Las noches de verano olían a tierra recalentada, a calle recién rociada, a campos de pimientos regados, a higueras, a jazmines, a hinojos, a humareda de las ollerías, a galanes de noche, a fritadas, al salitre del Levante… (Cada uno que cierre los ojos y añada su olor).
El verano era esperado y disfrutado cada día sobre todo por los niños, desde la mañana hasta que caían rendidos por la noche en sus camas, tantas veces con los pies sucios de chancletear por las calles sin asfaltar. Sí, el verano era de los niños, que ni se daban cuenta del calor porque ya era bastante corretear en libertad por las calles sin acordarse del aburrimiento y el encierro de la escuela.
El otro día iba un niño andando solo por la acera al sol. Ya me llamó la atención que caminara solo por la calle. Luego me di cuenta de que el crío no sabía que en verano había que buscar la acera que está en sombra. Los niños de entonces sí que lo sabían, porque eran expertos callejeros.

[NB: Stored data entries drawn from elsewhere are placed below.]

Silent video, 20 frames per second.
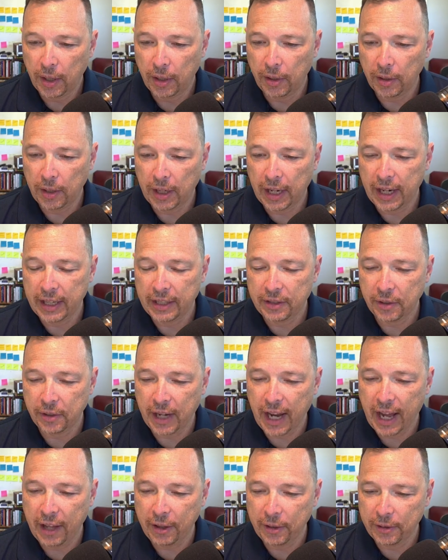Okay,
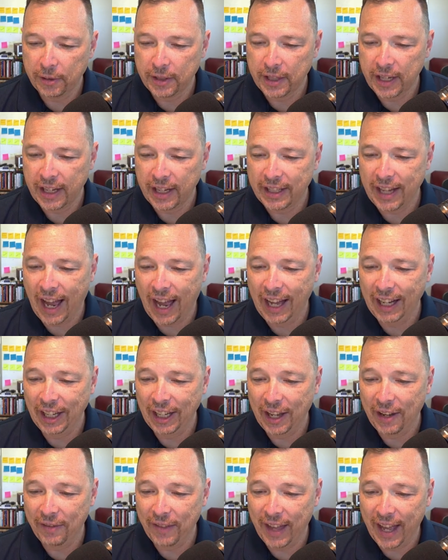so Catherine says, I
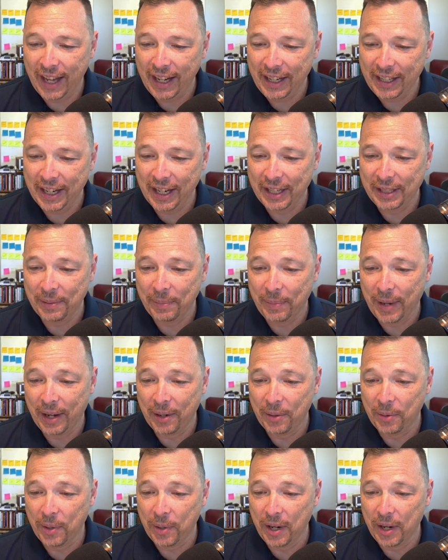love that. It doesn't
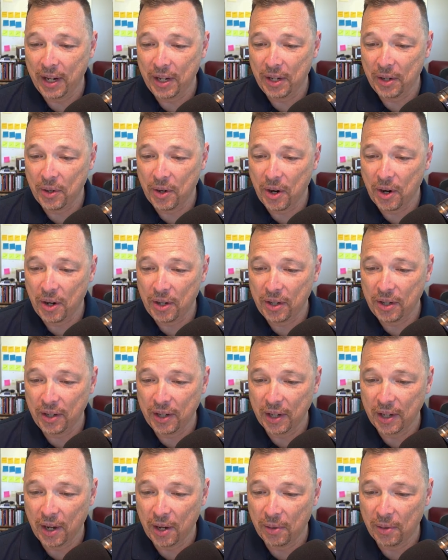matter where you are. You
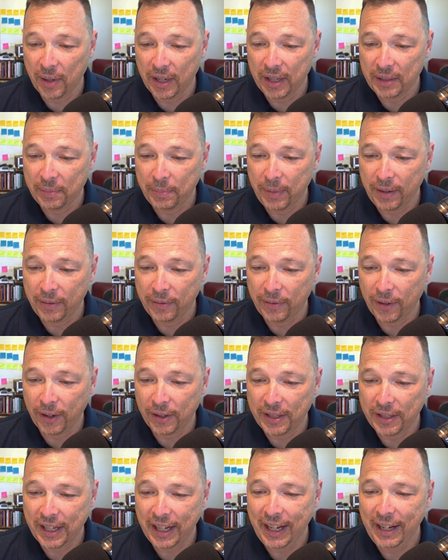can always be
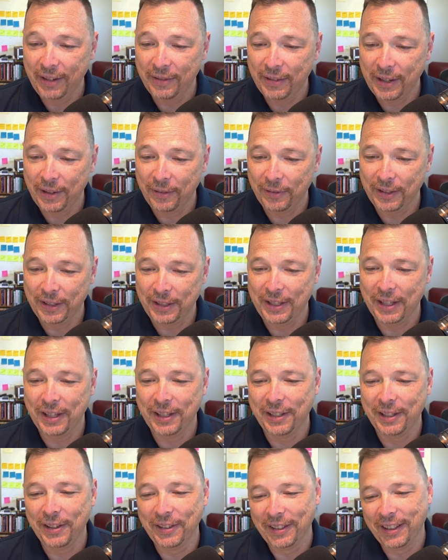first, even if it's
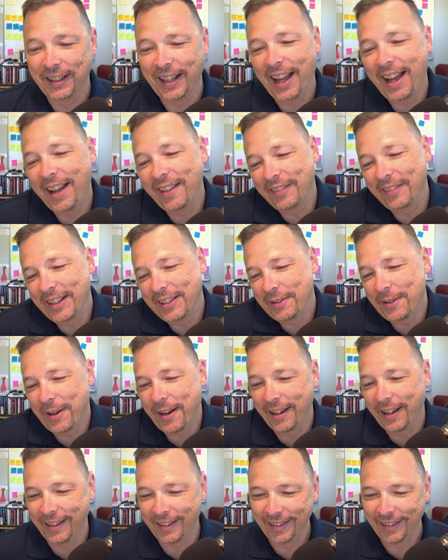just on the lap. That's
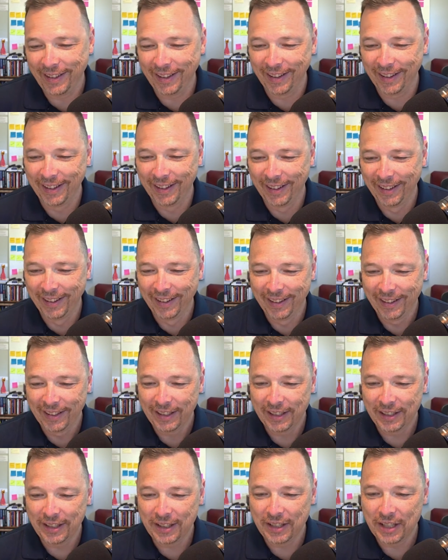right, yeah.
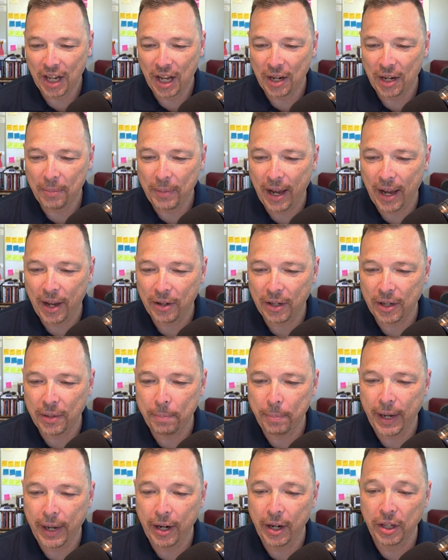Because it's not about
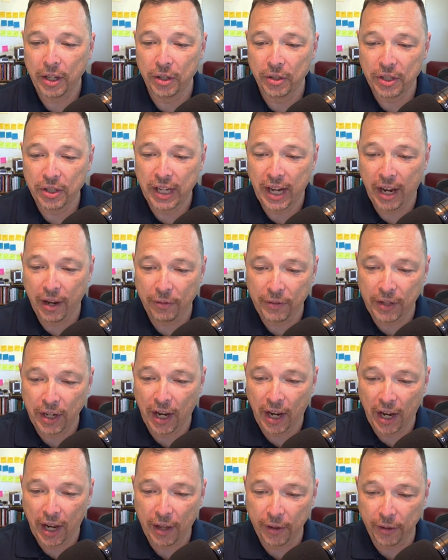comparing yourself
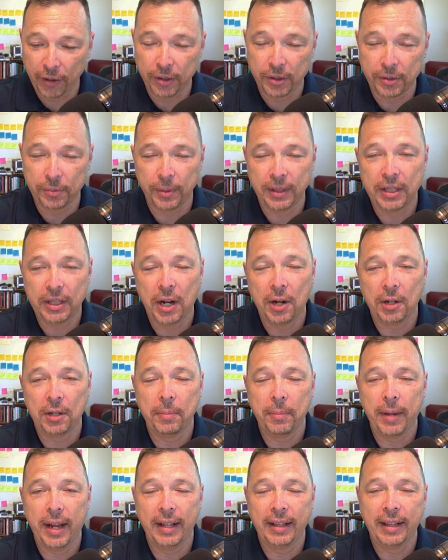to others. We
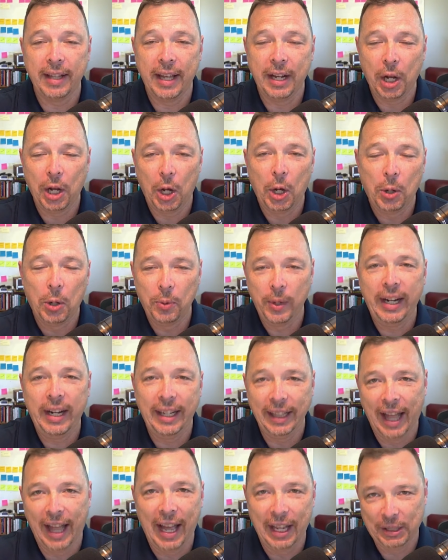talked about that all
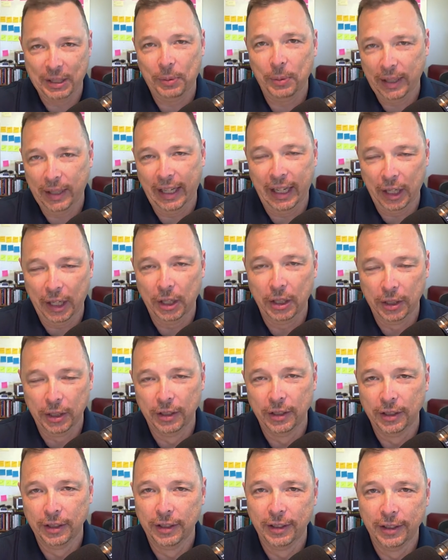week last week,
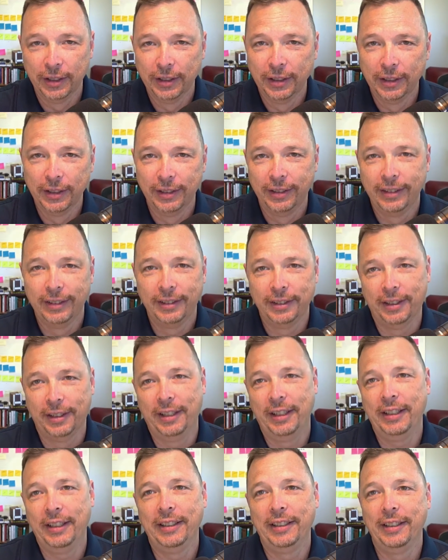
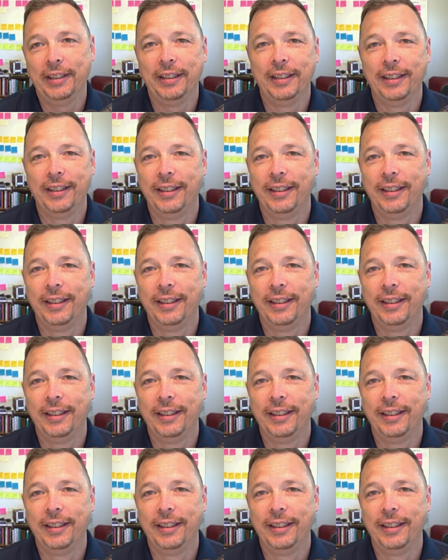right?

Entonces, en nuestro pueblo, había barrios en construcción. Se alternaban las casas recién hechas con las casas que se estaban construyendo, con los solares en los que enseguida se obraría otra casa. Eran barrios semisalvajes, a medio urbanizar, llenos de niños porque la mayoría de las familias estaban en edad y en disposición de reproducirse. El baby boom: tres, cuatro, cinco niños en la mayoría de las casas.
Y las estrellas, los niños se entretenían mirando el cielo: mira que luna tan redonda; luna lunera, cascabelera; vamos a contar estrellas; cuál es tu estrella favorita; cuál es tu estrella de la suerte; mira, un cometa, pide un deseo… Aquello era posible porque el alumbrado público era pobrísimo. Una cosa por la otra.
El verano era un tiempo de disfrute ancho y largo. ¿Y ahora? Seguramente a los que fuimos niños entonces nos parezcan más deslucidos. No nos equivoquemos, simplemente es que aquellos fueron los veranos de nuestra infancia, en lo que todo lo que sucedía estaba lleno de vitalidad y era una promesa de futuro.